# Cambria route?



## teapotter (Feb 1, 2007)

Hey folks:

This might be better for the socal forum, but I'll start here. I'm going to be at a wedding this weekend down there, so thought I'd bring along my bike. Looking for a nice route, something around 50 miles. Can anyone recommend something for me? I like hills...

Thanks!


----------



## Crampandgoslow (Dec 27, 2005)

Have your SO drive down the Big Sur coast and drop you off at Nepenthe or Lucia (or better yet, Big Sur), and just start riding south. Distance ranges from ~48 miles to ~70something, but if the weather's nice it's a beautiful ride. Weekend traffic can be heavy, so YMMV. Have fun.

Oh, hey, you can also try the Medio route of the upcoming SLO Gran Fondo...


----------



## teapotter (Feb 1, 2007)

Not going w/ a SO. So, doing something leaving and coming back to Cambria is what I'm looking for.

Thanks!


----------



## wipeout (Jun 6, 2005)

How hard do you want to make it? Starting in Cambria, go up Santa Rosa Creek Road to 46 then down Old Creek Road to HWY 1 and back to Cambria for about 45 miles of fun. In Cayucos, stay off HWY 1 as much as possible, stick to back streets (Pacific Ave) since I hate the on/off ramps in that section!

Warning: Santa Rosa Creek is insanely steep in sections!


----------



## ukbloke (Sep 1, 2007)

I did a ride out of SLO which was very similar to the Gran Fondo route.

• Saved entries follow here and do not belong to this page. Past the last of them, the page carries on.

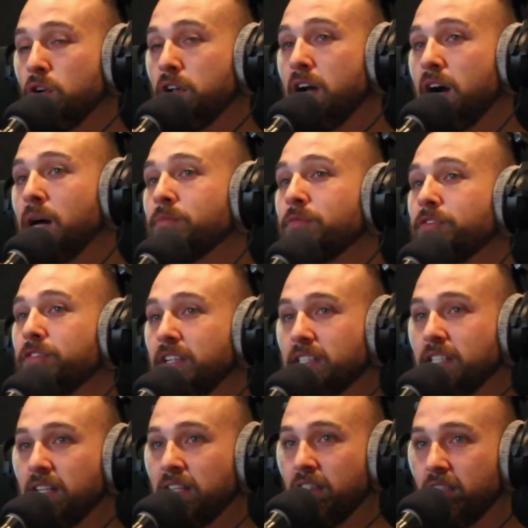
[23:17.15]
comfort
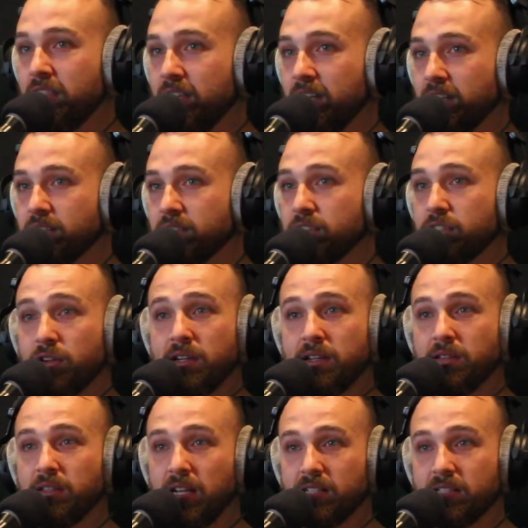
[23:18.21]
in things. So he
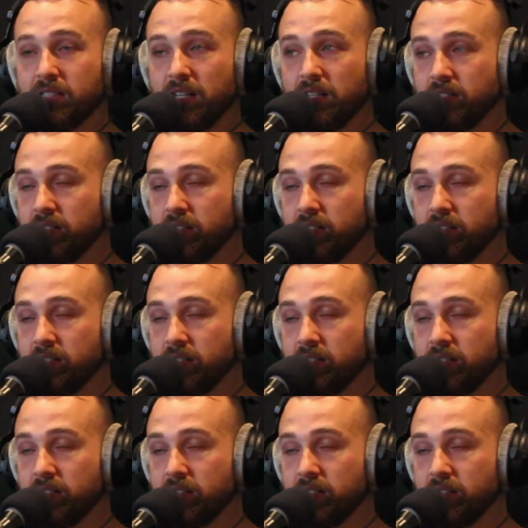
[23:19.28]
like started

I think climbing up Old Creek is a good choice of hill climb, and seems to be a local's favourite. I came down Santa Rosa Creek to Cambria, and that was a pretty mediocre descent. Although pretty and very rural, the pavement is broken up and the grade is highly variable and it just went on forever. Green Valley Road (84) would presumably be a much better descent. Highway 1 south of Cambria doesn't have much in the way of ocean views, but is pleasant enough other than passing traffic.


----------



## teapotter (Feb 1, 2007)

Thanks for the route, it looks great. Hill doesn't look too bad, but then again I'm a goat. And if I want to make it longer, just go more inland...


----------



## ukbloke (Sep 1, 2007)

If you have a car and are prepared to put in some effort, you could instead ride Nacimiento Fergusson Road, arguably one of the most scenic coastal climbs in California.


----------



## apaterso (Aug 9, 2010)

From Cambria you have basically two options, ride up/down the coast or head inland. If you choose heading inland there is an awesome 50+ mile ride around Lake San Antonio. The bike portion of the Wild Flower Triathlon 

http://en.wikipedia.org/wiki/Wildflower_Triathlon

https://www.mapmyride.com


----------



## tjp (Aug 16, 2004)

You can cut off on a dirt road (3 or 4 miles worth of good dirt road) toward Naciemento Lake at the top of Santa Rosa Creek. Makes for a great ride through the wine country near Paso, then back on the highway to Old Creek, or straight down the highway to Cambria. This was my favorite ride down there.


----------



## ukbloke (Sep 1, 2007)

I wonder which of these routes the TOC will take to get from Highway 1 over to Paso Robles?


----------